8.7The Committee recalls its general comment No. 34 (2011) on the freedoms of opinion and expression, in which it stated, inter alia, that the freedom of expression was essential for any society and constituted a foundation stone for every free and democratic society. It notes that article 19 (3) of the Convention allows certain restrictions on the freedom of expression, including the freedom to impart information and ideas, only to the extent that those restrictions are provided for by law and only if they are necessary for respect of the rights or reputation of others, or for the protection of national security or of public order (ordre public) or of public health or morals. Lastly, any restriction on freedom of expression must not be overbroad in nature – that is, it must be the least intrusive among the measures that might achieve the relevant protective function and proportionate to the interest to be protected. The Committee recalls that the onus is on the State party to demonstrate that the restrictions on the rights of the author and the other alleged victims under article 19 of the Covenant were necessary and proportionate.

8.8The Committee notes that the refusal to authorize the picket was based on the Homiel City Executive Committee’s decision of 2 April 2008 No. 299 on mass events in the city of Homiel. The Committee observes, however, that neither the State party nor the national courts have provided any explanation as to how such restrictions – namely limiting peaceful assemblies to a certain predetermined location and requiring that the organizers conclude service contracts with a number of government agencies in order to hold a peaceful assembly – were justified pursuant to the conditions of necessity and proportionality set out in article 19 (3) of the Covenant. In the absence of any explanation by the State party, the Committee concludes that the rights of the author and the other alleged victims under article 19 (2), read alone and in conjunction with article 2 (3), of the Covenant have been violated.

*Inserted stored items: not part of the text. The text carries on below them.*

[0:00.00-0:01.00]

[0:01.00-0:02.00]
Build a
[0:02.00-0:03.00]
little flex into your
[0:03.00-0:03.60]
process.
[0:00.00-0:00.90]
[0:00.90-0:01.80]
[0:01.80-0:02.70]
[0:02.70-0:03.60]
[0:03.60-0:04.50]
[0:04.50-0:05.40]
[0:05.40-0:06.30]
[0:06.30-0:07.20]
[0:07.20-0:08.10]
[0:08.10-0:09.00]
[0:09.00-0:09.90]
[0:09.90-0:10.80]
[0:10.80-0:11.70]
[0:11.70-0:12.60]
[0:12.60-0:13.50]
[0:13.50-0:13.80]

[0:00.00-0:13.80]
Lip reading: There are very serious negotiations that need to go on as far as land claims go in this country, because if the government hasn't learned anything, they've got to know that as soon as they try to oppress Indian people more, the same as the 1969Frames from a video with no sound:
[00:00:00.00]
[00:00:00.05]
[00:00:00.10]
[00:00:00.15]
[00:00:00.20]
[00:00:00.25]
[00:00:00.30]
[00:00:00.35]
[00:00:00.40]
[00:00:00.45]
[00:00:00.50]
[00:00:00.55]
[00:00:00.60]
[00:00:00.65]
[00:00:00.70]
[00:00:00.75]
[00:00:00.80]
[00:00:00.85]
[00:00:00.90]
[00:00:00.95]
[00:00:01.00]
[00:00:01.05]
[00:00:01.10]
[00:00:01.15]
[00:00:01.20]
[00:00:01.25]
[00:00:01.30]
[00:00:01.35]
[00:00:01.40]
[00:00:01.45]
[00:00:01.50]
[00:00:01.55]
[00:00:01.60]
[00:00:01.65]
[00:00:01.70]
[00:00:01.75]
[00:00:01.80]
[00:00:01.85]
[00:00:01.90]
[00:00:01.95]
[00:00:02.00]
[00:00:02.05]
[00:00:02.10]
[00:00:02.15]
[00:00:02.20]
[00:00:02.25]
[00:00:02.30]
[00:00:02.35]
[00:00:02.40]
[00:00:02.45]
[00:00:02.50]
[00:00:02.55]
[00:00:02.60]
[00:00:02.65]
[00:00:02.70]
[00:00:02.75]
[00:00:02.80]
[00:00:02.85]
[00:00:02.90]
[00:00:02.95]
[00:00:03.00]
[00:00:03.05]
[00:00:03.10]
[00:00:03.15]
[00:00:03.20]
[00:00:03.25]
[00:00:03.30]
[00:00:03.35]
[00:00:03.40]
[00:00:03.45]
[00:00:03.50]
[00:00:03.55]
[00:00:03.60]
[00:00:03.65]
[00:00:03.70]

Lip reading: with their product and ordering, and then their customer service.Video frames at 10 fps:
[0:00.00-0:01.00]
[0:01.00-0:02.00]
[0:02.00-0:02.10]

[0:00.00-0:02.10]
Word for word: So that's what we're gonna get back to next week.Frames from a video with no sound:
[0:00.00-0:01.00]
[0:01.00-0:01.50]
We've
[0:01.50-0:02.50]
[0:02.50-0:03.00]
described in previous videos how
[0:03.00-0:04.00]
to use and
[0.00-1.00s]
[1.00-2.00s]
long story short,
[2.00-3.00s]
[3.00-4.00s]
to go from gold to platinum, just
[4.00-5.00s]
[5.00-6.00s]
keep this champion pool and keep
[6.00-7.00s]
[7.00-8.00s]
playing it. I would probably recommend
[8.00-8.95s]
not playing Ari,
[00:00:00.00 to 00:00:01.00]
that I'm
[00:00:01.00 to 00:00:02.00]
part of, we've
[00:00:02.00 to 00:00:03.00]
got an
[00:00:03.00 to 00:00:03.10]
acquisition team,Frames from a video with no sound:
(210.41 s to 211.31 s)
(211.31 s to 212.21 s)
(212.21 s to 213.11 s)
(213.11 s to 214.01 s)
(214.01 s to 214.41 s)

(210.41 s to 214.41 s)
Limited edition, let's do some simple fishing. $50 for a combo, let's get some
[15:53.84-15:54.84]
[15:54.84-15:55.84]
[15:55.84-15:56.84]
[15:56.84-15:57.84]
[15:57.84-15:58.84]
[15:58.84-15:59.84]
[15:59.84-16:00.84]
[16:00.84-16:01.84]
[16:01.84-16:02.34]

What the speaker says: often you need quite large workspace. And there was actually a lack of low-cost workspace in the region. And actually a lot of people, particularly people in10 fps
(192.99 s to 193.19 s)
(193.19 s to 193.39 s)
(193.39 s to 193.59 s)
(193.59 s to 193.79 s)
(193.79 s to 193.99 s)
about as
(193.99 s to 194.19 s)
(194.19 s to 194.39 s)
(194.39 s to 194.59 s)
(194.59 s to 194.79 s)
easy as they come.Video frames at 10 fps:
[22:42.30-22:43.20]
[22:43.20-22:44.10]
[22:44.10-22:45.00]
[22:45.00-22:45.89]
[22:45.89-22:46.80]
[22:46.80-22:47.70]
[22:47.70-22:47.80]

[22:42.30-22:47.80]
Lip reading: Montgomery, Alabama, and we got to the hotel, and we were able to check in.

9.The Committee, acting under article 5 (4) of the Optional Protocol, is of the view that the facts before it disclose a violation by the State party of the rights of the author and the other alleged victims under articles 19 (2) and 21, read alone and in conjunction with article 2 (3), of the Covenant. The Committee reiterates its conclusion that the State party has also violated its obligations under article 1 of the Optional Protocol.

10.Pursuant to article 2 (3) (a) of the Covenant, the State party is under an obligation to provide the author and the other victims with an effective remedy. This requires it to make full reparation to individuals whose Covenant rights have been violated. Accordingly, the State party is obligated, inter alia, to provide the author and the other victims with adequate compensation. The State party is also under an obligation to take all steps necessary to prevent similar violations from occurring in the future, in particular by reviewing the national legislation, and the implementation thereof, in order to make it compatible with the State party’s obligation to adopt measures able to give effect to the rights recognized by articles 19 and 21 of the Covenant.

11.Bearing in mind that, by becoming a party to the Optional Protocol, the State party has recognized the competence of the Committee to determine whether there has been a violation of the Covenant and that, pursuant to article 2 of the Covenant, the State party has undertaken to ensure to all individuals within its territory or subject to its jurisdiction the rights recognized in the Covenant and to provide an effective and enforceable remedy when it has been determined that a violation has occurred, the Committee wishes to receive from the State party, within 180 days, information about the measures taken to give effect to the Committee’s Views. The State party is also requested to publish the present Views and to have them widely disseminated in the official languages of the State party.